Linked list creation and traversal
Understanding linked list
1→ An element in a linked list is a struct Node, it is made to hold interger data and a pointer of data type struct Node*, as it has to point to another struct Node.
2→ We'll create the below illustrated linked list.
3→ We will always create individual nodes and link them to the next node via the arrow operator '→'.
4→ First, we'll define a structure Node and create two of its members, an int variable data, to store the current node's value and a struct node* pointer variable next.
5→ Now, we can move on to out main() and start creating these nodes. We'll name the first node, head. Defin e apointer to head node by struct node* head. And similarly for the other nodes.
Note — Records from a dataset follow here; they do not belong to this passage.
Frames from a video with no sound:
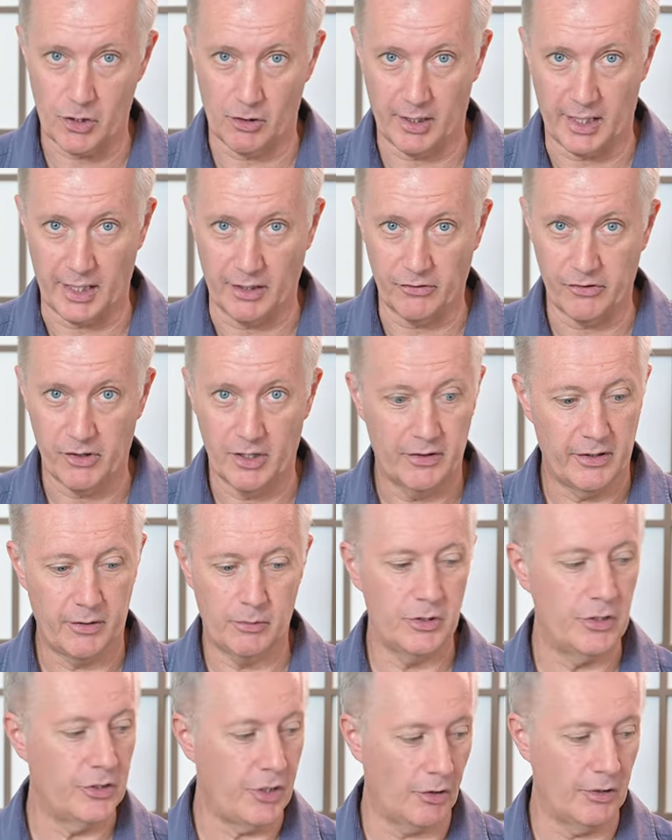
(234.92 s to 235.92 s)
lens,
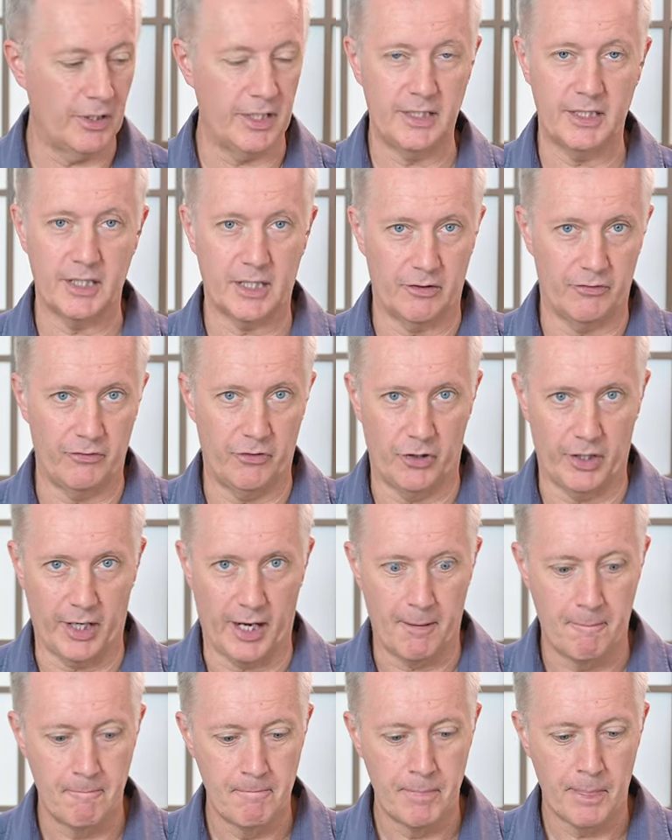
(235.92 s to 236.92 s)
then you don't need the converter.
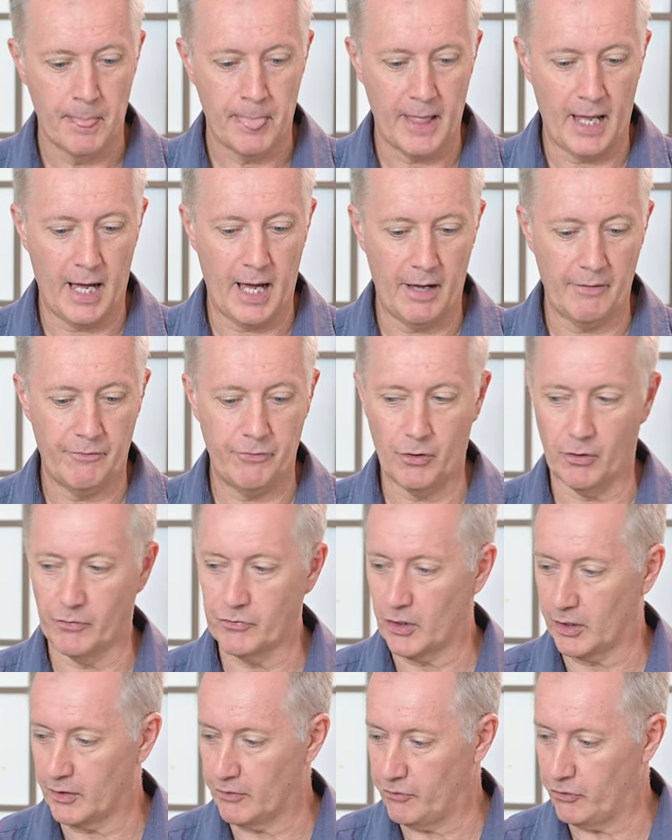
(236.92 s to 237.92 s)
If you've
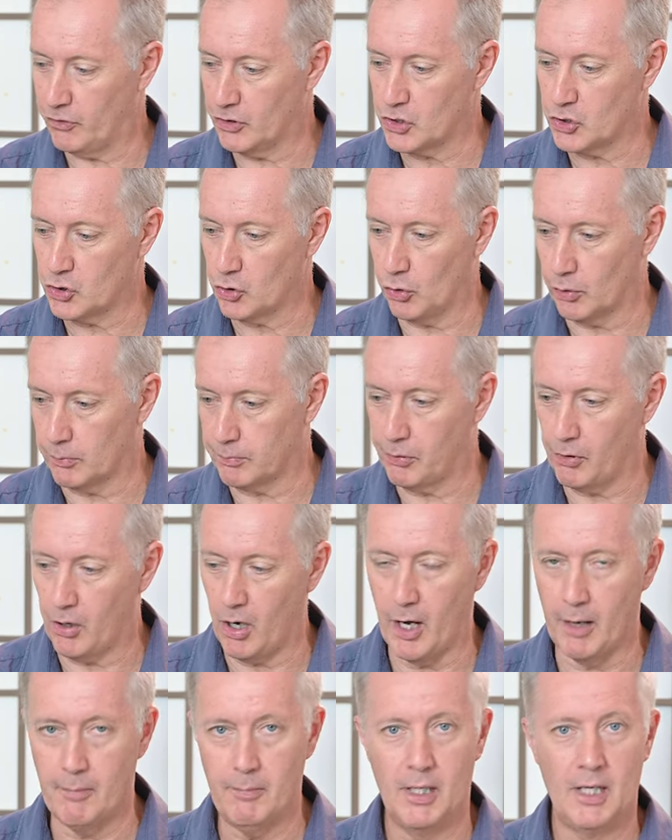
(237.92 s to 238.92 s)
got a very short
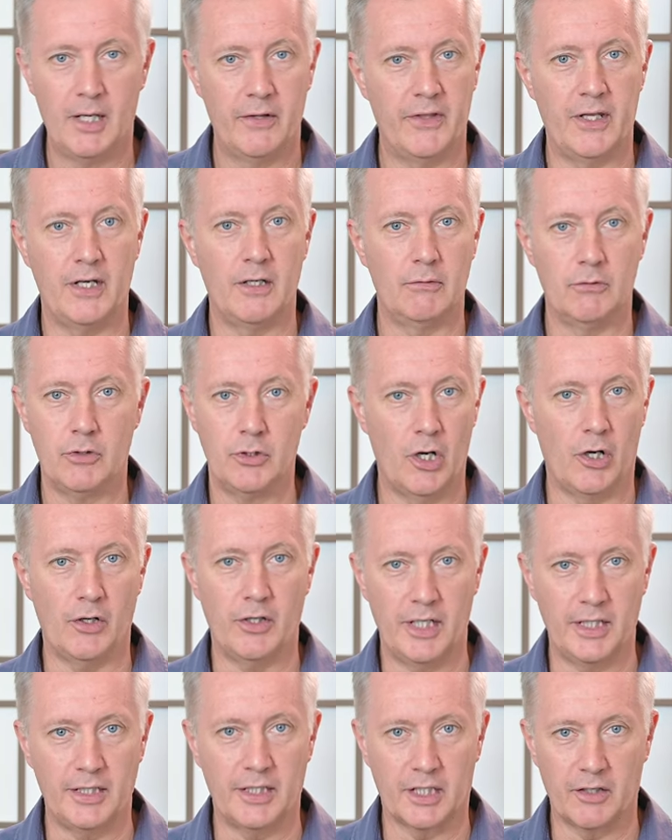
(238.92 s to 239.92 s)
prime, then you don't
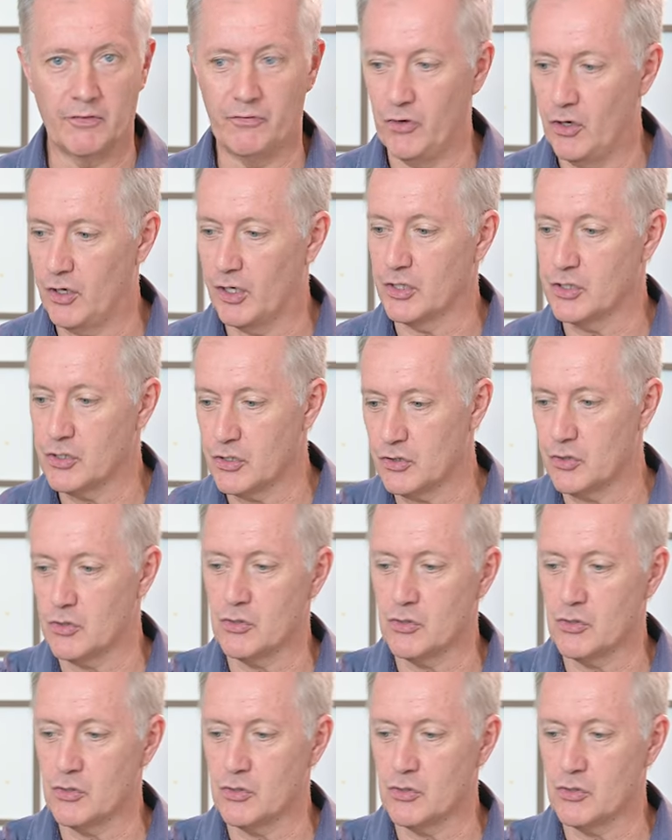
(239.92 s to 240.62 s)
need the converter. Just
Request the memory
location for each of these nodes from heap via malloc using the below code.
head = (struct Node *)malloc(sizeof(struct Node));
6→ Link these nodes using the arrow operator and call the traversal function.
7→ Create a void function linkedListTraversal and pass into it the pointer to the head node.
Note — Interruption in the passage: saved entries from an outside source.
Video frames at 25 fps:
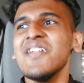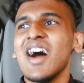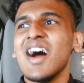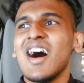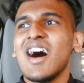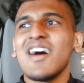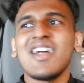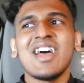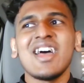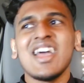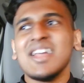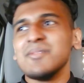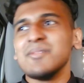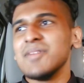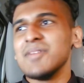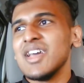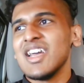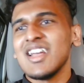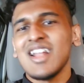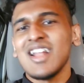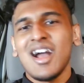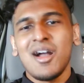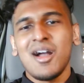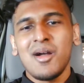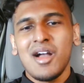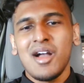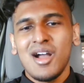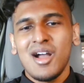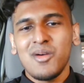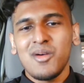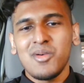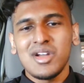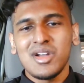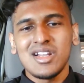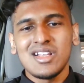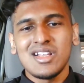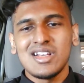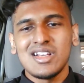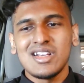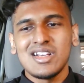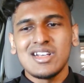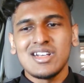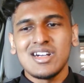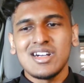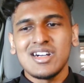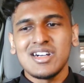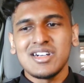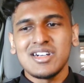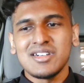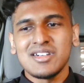All right, man, I
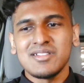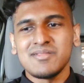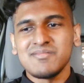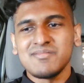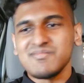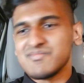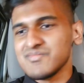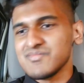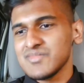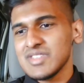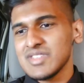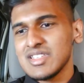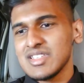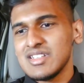wanna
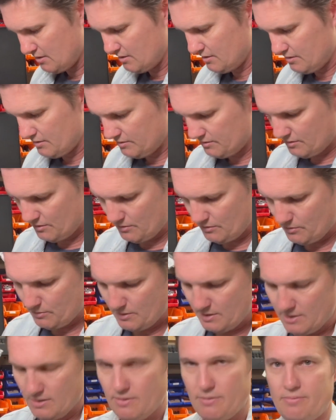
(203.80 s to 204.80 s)

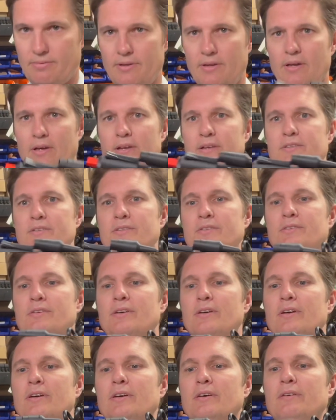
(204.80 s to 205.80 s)
So yeah, it just
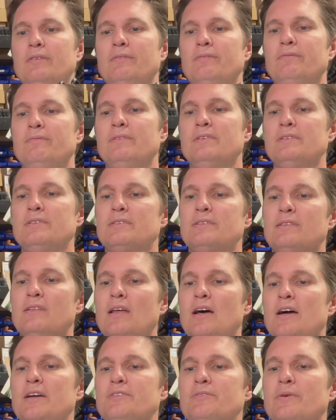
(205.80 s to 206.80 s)

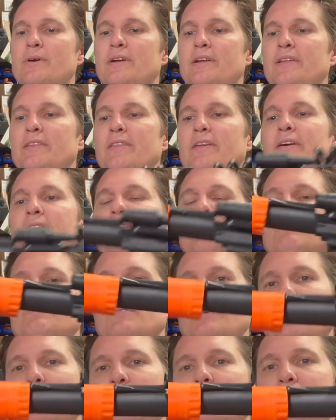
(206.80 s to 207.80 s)
slides right in there.
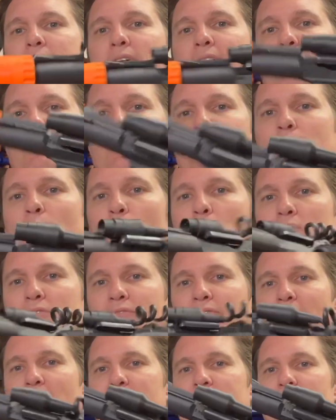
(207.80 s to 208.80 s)
So then you have an orange
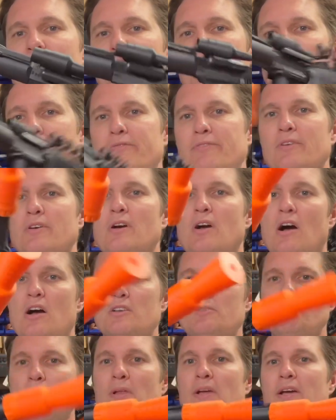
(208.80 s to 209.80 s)
flash hider if you're
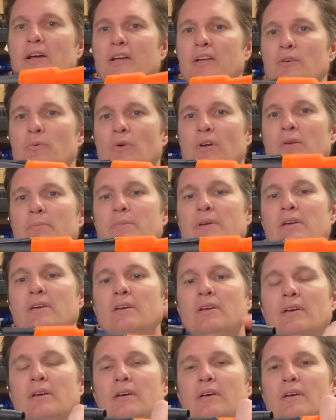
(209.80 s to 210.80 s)
cosplaying and you want to be
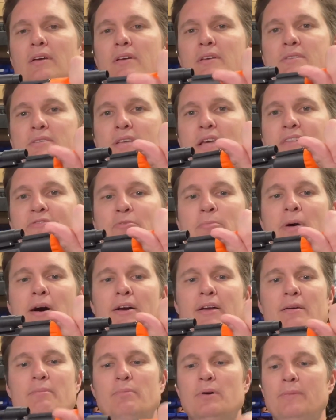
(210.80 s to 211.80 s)
safe
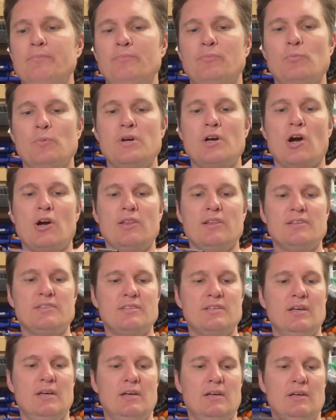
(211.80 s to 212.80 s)
about it. But
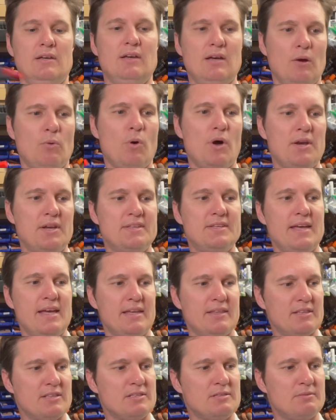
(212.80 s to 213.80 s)
regardless, I wanted to
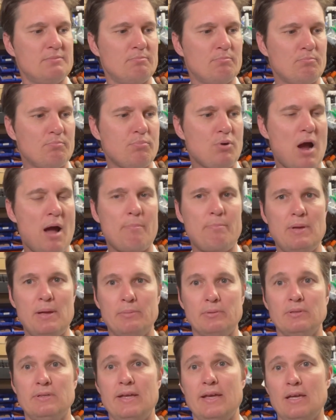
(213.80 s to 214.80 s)
take this prop, be
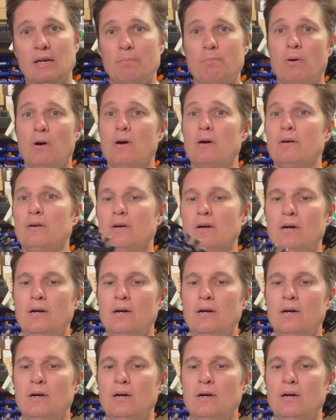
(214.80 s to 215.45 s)
able to take it apart.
8→ Run a while loop while the pointer doesn't point to a NULL. And keep changing the pointer next each time you are done printing the data of the current node.
#include <stdio.h>
#include <stdlib.h>
struct Node
{
int data;
struct Node *next;
};
void linkedListTraversal(struct Node *ptr)
{
while (ptr != NULL)
{
printf("Element : %d\n", ptr->data);
ptr = ptr->next;
}
}
int main()
{
struct Node *head;
struct Node *second;
struct Node *third;
struct Node *fourth;
// Allocate memory fornodes in linked list in heap (dynamic memory allocate)
head = (struct Node *)malloc(sizeof(struct Node));
second = (struct Node *)malloc(sizeof(struct Node));
third = (struct Node *)malloc(sizeof(struct Node));
fourth = (struct Node *)malloc(sizeof(struct Node));
// link first and second nodes
head->data = 7;
head->next = second;
// link second and third nodes
second->data = 11;
second->next = third;
// link third and fourth nodes
third->data = 211;
third->next = fourth;
// terminate the list a the third node
fourth->data = 66;
fourth->next = NULL;
linkedListTraversal(head);
return 0;
}